The summer’s gotten off to a promising start, with a series of late-spring swells. Hopes for an epic season on the South Shore are high.
Unfortunately, Suis has been blown-out, bumpy and so big it’s closing out: too dangerous for me.
I was tempted by Waikiki’s smoother waves, but they were log-jammed with longboards. So, on a recent Sunday morning, I borrowed my daughter-in-law’s sleek new bodyboard and went to Walls, by the Kapahulu groin, where surfboards and SUPs are banned.
I confess. I lead a double life as a sponge.
Keiki cavorted on the inside waves, which peeled alongside the jetty from its outer end to shore. I headed for the second, farther break. Although I kicked and paddled with all my strength, the shallow reef and soft, buoyant board defied duck-diving and I kept getting washed back.
When I got finally got out past the jetty, I found a lineup populated mostly by adults, from 20-somethings to seniors. In between waves a group of women friends, their long hair, like mine, streaked with gray, discussed the pros and cons of early retirement.
Everyone was local, except for a polite Japanese tourist in a Hello Kitty rash guard on a matching pink bodyboard, and a determined man in a ninja-black wetsuit and visored helmet whose clenched face and hyper movements revealed his visitor status.
I took care to follow surf etiquette, waiting my turn. We were lined up between two tall, skinny buoys that resembled the striped topper of the Cat in the Hat; 100 yards farther out, big sets rolled into Cunhas. Hard boards are permitted there, and amid the longboards and SUPs a few paipo and bodyboarders jockeyed for position.
Sitting deepest in the peak was a pretty, broad-shouldered young woman in a skimpy bikini. She was a dolphin, kicking two-legged into waves.
“Where you been, Sister? White Plains?” a young man asked her.
“Why would I go there? I’ve been here,” she said. “Where’ve you been?”
The regulars talked story, teased and joked as if it was a backyard ohana party. Big waves bring a festive, celebratory air: A good, long ride stretches out like a processional walk and, wreathed in lei of sea spray and cheered by friends, a surfer feels the graduate’s euphoria.
A young man cried, “Go, go!” as I tried for a wave, but I missed it. An outside set rolled in, and I let Sister and Ninja go before launching myself into a late takeoff and a brief, exhilarating barrel ride before sliding off the slippery deck of my board and getting crunched.
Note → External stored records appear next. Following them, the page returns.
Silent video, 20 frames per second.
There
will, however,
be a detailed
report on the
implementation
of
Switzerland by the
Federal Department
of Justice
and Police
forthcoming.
Back outside, a skinny, elderly man asked me, “You catch a hundred waves?”
“I wish!” I said.
He stared at me.
“What school you went?”
I hesitated. I’d felt like a traitor after transferring to Punahou School, which my cousins called “the haole rich kids’ school,” from Thomas Jefferson Elementary, the public school that bakes in the sun a few blocks mauka of Walls. For all I knew, my interlocutor and others around me had gone to Punahou, too, but the thought of a mini alumni reunion in the lineup made me even more uncomfortable.
Without answering, I made a sudden exit, hurling myself onto an empty wave. This time, I managed to hang on. It was a nice, long ride that reformed into a hollow inside section. I went back out and got a couple more.
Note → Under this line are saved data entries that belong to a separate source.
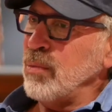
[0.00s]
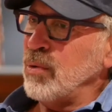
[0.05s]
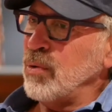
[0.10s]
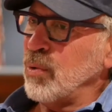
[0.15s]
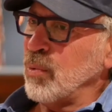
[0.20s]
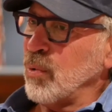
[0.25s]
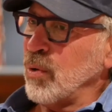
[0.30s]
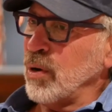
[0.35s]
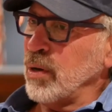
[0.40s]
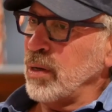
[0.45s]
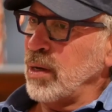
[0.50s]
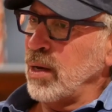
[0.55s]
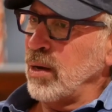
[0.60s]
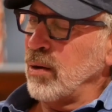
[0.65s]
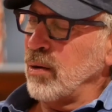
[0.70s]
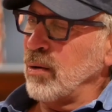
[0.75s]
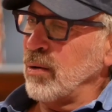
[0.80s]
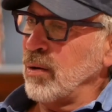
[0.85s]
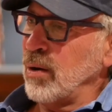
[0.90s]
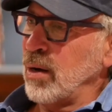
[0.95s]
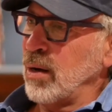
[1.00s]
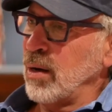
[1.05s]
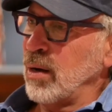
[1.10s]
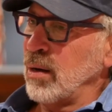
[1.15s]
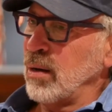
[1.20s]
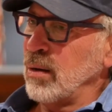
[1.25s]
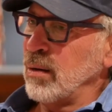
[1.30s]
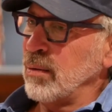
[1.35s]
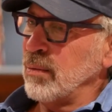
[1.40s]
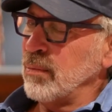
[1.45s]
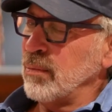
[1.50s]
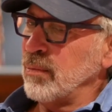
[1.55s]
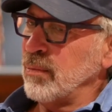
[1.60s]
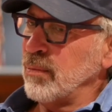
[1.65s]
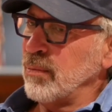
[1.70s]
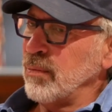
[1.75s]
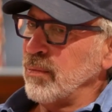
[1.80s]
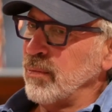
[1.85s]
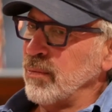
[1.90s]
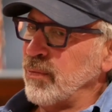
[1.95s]
to work here
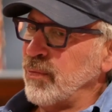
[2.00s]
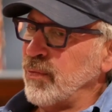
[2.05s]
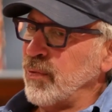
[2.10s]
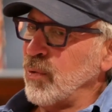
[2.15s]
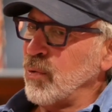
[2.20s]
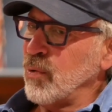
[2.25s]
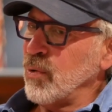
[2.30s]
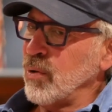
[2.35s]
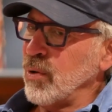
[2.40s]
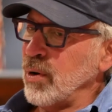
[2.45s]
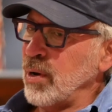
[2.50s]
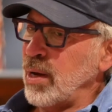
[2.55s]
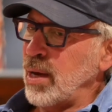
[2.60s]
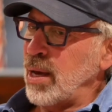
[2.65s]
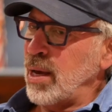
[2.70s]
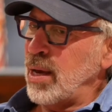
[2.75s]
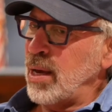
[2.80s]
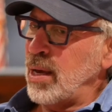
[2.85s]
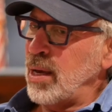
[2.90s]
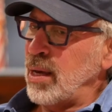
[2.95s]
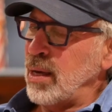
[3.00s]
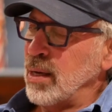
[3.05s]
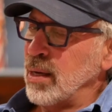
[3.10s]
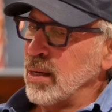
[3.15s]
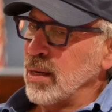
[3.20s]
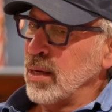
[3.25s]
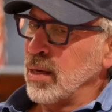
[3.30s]
for an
One of the gray-haired women smiled at me and introduced herself; we shook hands.
“It’s nice here,” I said. “I thought I’d be fighting for waves with kids.”
“No, they stay inside until they get good,” she said. “Old folks rule out here.”
I asked her advice. Was I sliding off my board because I’d forgotten to wear a rash guard?
“These new boards are laminated,” she said. “Did you wax it?”
I guess I’m just old-fashioned. Next time I go to Walls, I’ll just take my comfy hand-me-down Morey Boogie with its worn, sticky deck.
And if anyone asks about school, I’ll start with “Jefferson. Where you went?” And we’ll take it from there.